## REQUIRED WORK
Copy every record word for word. The images stay behind.
= Beginning of Section =
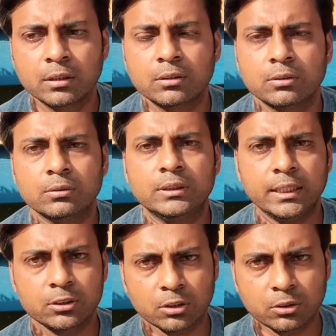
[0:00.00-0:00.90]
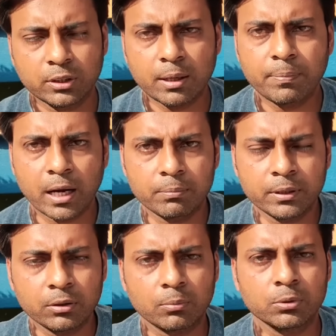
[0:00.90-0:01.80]
তো যে যতটা
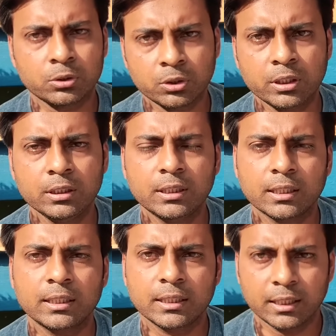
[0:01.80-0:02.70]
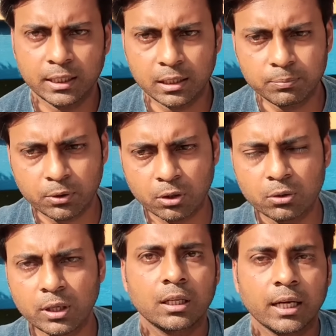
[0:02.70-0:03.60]
পারবে অবশ্যই তাদেরকে হেল্প করো
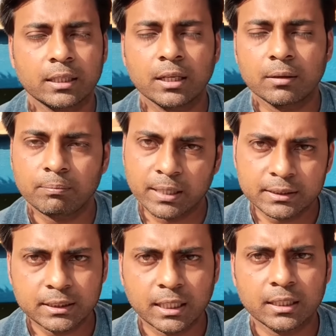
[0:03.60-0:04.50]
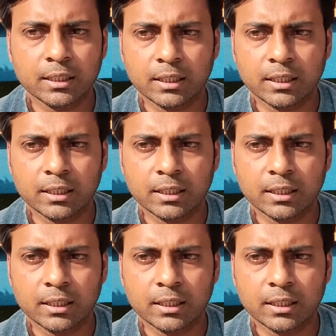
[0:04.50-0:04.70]
একটা বাচ্চার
= End of Section =
## SOLUTION
[0:00.00-0:00.90]
[0:00.90-0:01.80]
তো যে যতটা
[0:01.80-0:02.70]
[0:02.70-0:03.60]
পারবে অবশ্যই তাদেরকে হেল্প করো
[0:03.60-0:04.50]
[0:04.50-0:04.70]
একটা বাচ্চার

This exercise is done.